Prosseguindo nesta tempestade, no dia 7 de abril avistamos uma nova terra, que percorremos por cerca de vinte léguas e observamos que toda ela era uma costa selvagem e não achamos nenhum porto ou população. Julgo que por ser o frio tão intenso nenhum membro da tripulação conseguia encontra defesa ou suportá-lo. De modo que, vendo-nos em tamanho perigo tormenta que mal se podia enxergar, de um para outro navio, por causa das grandes ondas que se formavam e pela forte cerração, decidimos junto com o capitão-mor fazer sinal à frota para que nos alcançasse e nos afastássemos da terra e tornássemos a caminho de Portugal.

Foi uma ótima decisão. Pois certamente, se tivéssemos demorado mais aquela noite, estaríamos perdidos.

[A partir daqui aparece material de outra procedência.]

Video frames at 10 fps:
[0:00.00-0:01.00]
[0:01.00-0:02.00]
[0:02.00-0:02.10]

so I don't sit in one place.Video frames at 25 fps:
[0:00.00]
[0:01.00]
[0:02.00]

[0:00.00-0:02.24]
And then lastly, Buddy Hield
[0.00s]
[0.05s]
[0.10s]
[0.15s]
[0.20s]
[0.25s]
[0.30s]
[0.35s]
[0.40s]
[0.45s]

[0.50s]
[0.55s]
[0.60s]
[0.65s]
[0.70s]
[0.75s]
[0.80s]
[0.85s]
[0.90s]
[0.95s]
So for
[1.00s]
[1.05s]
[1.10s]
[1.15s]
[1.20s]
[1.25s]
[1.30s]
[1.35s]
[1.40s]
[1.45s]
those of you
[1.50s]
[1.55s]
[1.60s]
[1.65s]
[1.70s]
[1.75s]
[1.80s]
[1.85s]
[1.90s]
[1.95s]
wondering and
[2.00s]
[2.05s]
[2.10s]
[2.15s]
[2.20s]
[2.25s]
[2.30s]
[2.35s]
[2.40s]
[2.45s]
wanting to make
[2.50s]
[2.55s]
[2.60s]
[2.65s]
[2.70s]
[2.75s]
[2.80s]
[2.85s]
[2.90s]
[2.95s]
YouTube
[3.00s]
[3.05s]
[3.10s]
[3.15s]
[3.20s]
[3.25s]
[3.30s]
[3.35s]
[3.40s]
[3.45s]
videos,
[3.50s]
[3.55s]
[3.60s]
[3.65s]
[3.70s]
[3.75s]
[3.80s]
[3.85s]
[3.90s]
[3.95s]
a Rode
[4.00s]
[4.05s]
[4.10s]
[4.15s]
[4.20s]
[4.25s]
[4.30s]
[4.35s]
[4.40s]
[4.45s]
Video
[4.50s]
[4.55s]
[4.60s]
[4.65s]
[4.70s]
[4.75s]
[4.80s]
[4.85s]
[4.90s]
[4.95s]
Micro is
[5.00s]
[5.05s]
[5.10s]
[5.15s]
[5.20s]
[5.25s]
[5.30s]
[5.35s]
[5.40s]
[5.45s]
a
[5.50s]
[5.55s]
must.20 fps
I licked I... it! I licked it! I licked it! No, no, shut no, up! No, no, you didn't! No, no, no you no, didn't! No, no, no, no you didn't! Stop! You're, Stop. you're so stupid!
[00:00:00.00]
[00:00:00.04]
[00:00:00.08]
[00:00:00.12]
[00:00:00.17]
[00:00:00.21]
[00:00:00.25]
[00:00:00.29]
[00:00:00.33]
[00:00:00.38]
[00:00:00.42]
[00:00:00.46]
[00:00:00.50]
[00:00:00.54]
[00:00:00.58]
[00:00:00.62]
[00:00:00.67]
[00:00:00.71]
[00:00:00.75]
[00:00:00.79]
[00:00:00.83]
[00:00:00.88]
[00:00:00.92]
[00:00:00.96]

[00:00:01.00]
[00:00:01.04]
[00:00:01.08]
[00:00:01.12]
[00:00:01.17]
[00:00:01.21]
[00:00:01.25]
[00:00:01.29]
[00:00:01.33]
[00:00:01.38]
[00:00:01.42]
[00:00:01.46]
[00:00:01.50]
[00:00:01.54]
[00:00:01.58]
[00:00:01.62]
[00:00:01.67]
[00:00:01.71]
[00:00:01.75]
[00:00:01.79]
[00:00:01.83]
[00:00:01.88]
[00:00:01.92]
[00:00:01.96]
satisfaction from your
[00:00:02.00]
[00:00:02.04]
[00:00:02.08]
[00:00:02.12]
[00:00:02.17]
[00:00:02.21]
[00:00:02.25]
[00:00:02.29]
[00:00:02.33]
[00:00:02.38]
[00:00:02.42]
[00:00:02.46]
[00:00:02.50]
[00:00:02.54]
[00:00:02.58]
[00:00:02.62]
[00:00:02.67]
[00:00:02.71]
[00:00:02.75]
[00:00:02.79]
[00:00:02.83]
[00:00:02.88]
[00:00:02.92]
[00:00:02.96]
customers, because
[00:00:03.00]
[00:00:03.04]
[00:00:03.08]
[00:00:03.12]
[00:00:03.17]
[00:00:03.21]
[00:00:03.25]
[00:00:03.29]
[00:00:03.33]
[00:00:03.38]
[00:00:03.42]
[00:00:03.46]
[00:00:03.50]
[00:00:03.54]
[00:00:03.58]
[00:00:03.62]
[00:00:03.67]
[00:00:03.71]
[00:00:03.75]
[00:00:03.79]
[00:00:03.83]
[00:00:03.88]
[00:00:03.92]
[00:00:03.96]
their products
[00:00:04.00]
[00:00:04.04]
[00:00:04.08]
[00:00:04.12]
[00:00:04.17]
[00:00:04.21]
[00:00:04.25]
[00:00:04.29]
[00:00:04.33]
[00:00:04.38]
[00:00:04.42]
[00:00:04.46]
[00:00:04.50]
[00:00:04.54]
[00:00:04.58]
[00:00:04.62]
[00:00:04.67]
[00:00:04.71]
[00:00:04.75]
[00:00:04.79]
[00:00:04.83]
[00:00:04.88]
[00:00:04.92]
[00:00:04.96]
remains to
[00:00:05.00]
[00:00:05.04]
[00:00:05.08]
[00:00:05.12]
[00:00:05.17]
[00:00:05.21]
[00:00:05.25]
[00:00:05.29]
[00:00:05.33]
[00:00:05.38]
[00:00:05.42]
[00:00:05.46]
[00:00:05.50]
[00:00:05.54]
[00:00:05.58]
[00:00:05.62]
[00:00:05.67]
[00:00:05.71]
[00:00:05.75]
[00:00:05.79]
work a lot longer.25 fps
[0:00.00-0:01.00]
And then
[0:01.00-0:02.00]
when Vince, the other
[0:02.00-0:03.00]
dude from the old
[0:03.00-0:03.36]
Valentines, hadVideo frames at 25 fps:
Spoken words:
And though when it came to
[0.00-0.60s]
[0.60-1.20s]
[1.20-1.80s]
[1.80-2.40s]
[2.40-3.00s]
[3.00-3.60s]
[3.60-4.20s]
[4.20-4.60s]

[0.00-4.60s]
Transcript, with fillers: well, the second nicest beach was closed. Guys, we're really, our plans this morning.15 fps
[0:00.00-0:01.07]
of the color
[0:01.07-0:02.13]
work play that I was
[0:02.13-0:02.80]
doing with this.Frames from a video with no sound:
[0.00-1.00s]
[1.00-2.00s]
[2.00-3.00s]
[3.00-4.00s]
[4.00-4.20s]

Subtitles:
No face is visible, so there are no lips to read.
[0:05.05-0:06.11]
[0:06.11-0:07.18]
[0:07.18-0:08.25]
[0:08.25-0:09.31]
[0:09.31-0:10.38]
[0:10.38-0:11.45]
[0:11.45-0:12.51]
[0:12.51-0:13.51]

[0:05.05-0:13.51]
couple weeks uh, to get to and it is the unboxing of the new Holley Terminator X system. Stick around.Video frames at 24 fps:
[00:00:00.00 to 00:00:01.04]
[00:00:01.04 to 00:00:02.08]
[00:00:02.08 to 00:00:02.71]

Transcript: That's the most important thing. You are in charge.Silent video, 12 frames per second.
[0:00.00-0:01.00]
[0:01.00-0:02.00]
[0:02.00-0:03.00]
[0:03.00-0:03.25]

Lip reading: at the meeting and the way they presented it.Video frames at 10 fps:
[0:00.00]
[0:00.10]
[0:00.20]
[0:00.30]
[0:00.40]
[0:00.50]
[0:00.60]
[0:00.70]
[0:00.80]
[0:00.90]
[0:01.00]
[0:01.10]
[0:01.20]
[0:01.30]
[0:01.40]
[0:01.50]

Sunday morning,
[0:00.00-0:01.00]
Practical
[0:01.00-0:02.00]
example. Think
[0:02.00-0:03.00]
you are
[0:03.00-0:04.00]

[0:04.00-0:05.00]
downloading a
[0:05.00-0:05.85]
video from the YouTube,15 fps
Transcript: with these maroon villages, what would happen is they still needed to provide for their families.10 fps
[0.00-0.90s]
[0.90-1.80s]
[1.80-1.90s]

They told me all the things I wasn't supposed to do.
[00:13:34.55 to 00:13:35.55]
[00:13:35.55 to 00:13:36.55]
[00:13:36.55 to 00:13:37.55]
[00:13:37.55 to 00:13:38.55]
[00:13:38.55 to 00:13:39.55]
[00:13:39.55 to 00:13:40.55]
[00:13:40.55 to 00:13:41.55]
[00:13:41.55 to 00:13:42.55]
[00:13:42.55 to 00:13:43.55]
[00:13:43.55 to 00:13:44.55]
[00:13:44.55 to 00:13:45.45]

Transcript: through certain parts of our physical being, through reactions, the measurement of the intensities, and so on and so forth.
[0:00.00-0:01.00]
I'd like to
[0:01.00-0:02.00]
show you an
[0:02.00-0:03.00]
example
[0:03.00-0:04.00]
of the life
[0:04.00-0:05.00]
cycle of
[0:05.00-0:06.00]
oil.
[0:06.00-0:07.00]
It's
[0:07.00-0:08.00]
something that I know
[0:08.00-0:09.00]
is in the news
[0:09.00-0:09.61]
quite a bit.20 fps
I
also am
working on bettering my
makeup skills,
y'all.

Com efeito, como recebêssemos o vento de popa, nessa noite e no dia seguinte, voltou tão forte a tormenta que estivemos em dúvida de nos perder e tivemos de fazer ritos e outras cerimônias, como é uso dos marinheiros em tais aflições. Navegamos por cinco dias e, como quer que seja, íamos nos aproximando da linha equinocial e com um tempo e mar mais moderados, e prouve a Deus pôr-nos a salvo de um tão grande perigo. A nossa navegação era com vento entre norte e nordeste, visto que a nossa intenção era ir reconhecer a costa da Etiópia, já que estávamos distante dela 1300 léguas, no golfo do mar Atlântico e, com a graça de Deus, a 10 de maio  alcançamos uma terra a sul que se chama Serra Leoa, onde permanecemos quinze dias concedendo-nos um pouco de restauro. Daqui partimos tomando nosso rumo às ilhas dos Açores, distantes daquele lugar de Serra Leoa cerca de 750 léguas, e chegamos às ilhas no fim de julho, onde ficamos outros quinze dias desfrutando de algum repouso. Dali partimos para Lisboa, de onde distávamos mais de trezentas léguas para ocidente, e entramos neste porto de Lisboa no dia 7 de setembro de 1502 sãos e salvos, graças a Deus, somente com dois navios, pois o outro o queimamos na Serra Leoa, por não poder mais navegar. Levamos nesta viagem cerca de quinze meses, durante os quais navegamos sem ver a estrela do Norte ou a Ursa Maior e Menor, que se chamam de chifre, orientando-nos pelas estrelas do outro polo. Isto foi o que eu vi nesta viagem ou jornada feita para o sereníssimo rei de Portugal.